Source material Block Start

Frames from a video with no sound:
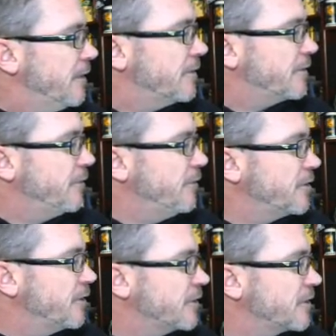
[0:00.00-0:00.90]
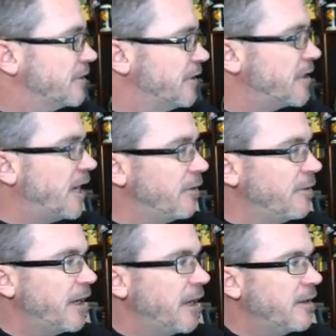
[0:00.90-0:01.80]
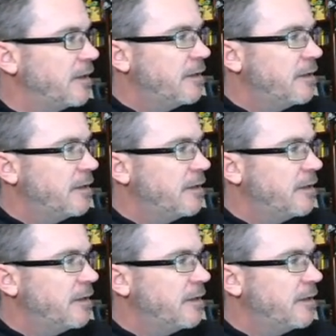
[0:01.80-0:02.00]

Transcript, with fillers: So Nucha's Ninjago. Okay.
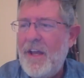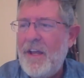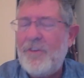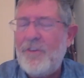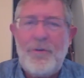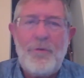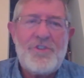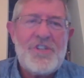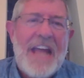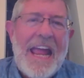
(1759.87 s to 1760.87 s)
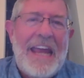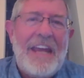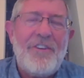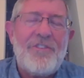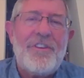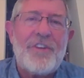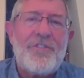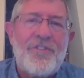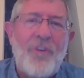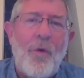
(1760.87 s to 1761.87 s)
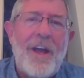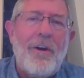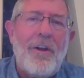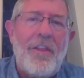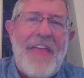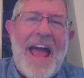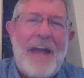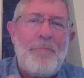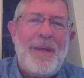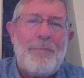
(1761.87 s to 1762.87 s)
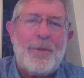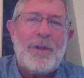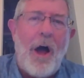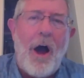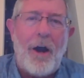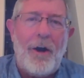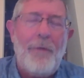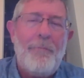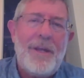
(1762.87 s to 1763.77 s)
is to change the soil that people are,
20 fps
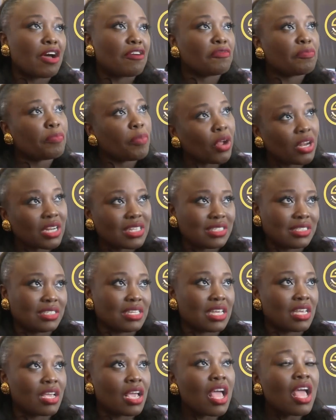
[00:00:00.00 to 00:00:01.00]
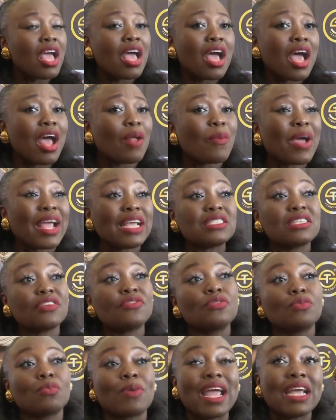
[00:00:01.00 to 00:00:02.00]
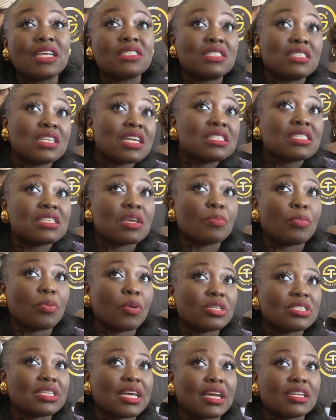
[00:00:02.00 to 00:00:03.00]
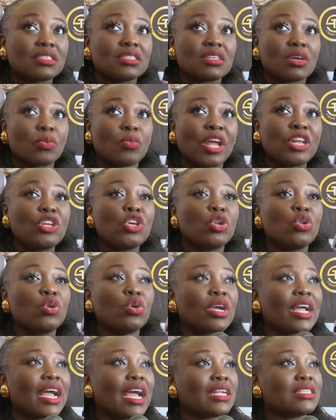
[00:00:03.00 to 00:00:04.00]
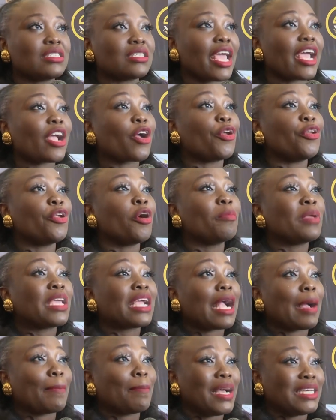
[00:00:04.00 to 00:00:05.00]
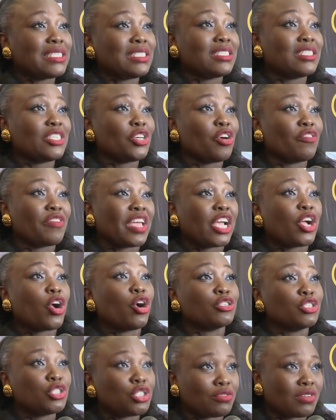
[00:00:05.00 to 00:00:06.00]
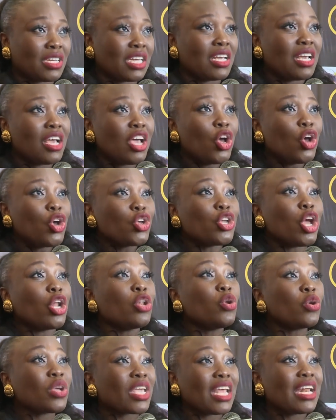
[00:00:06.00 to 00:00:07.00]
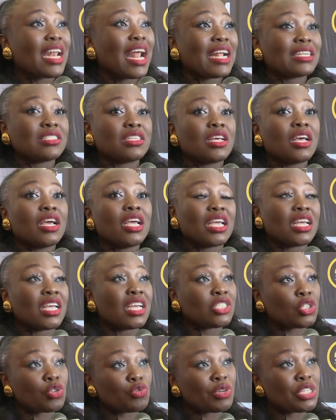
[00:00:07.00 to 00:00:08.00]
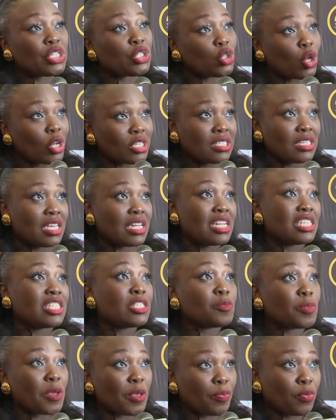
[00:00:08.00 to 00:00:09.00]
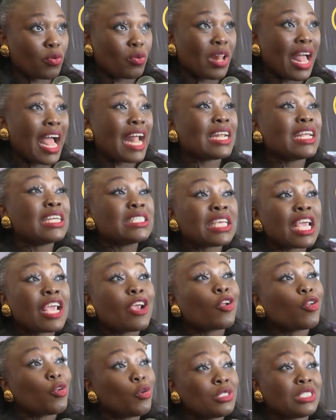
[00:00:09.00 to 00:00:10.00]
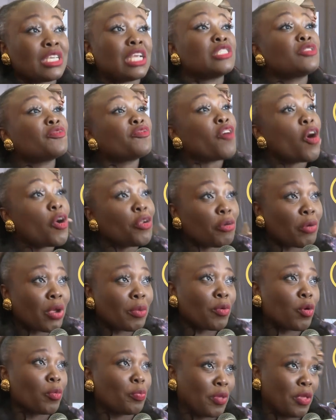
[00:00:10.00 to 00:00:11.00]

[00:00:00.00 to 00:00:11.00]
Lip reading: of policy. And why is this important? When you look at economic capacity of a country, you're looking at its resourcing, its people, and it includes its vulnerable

Source material Block End

Would you reproduce the lines above exactly, without carrying over the pictures?

Your solution -
Frames from a video with no sound:
[0:00.00-0:00.90]
[0:00.90-0:01.80]
[0:01.80-0:02.00]

Transcript, with fillers: So Nucha's Ninjago. Okay.
(1759.87 s to 1760.87 s)
(1760.87 s to 1761.87 s)
(1761.87 s to 1762.87 s)
(1762.87 s to 1763.77 s)
is to change the soil that people are,
20 fps
[00:00:00.00 to 00:00:01.00]
[00:00:01.00 to 00:00:02.00]
[00:00:02.00 to 00:00:03.00]
[00:00:03.00 to 00:00:04.00]
[00:00:04.00 to 00:00:05.00]
[00:00:05.00 to 00:00:06.00]
[00:00:06.00 to 00:00:07.00]
[00:00:07.00 to 00:00:08.00]
[00:00:08.00 to 00:00:09.00]
[00:00:09.00 to 00:00:10.00]
[00:00:10.00 to 00:00:11.00]

[00:00:00.00 to 00:00:11.00]
Lip reading: of policy. And why is this important? When you look at economic capacity of a country, you're looking at its resourcing, its people, and it includes its vulnerable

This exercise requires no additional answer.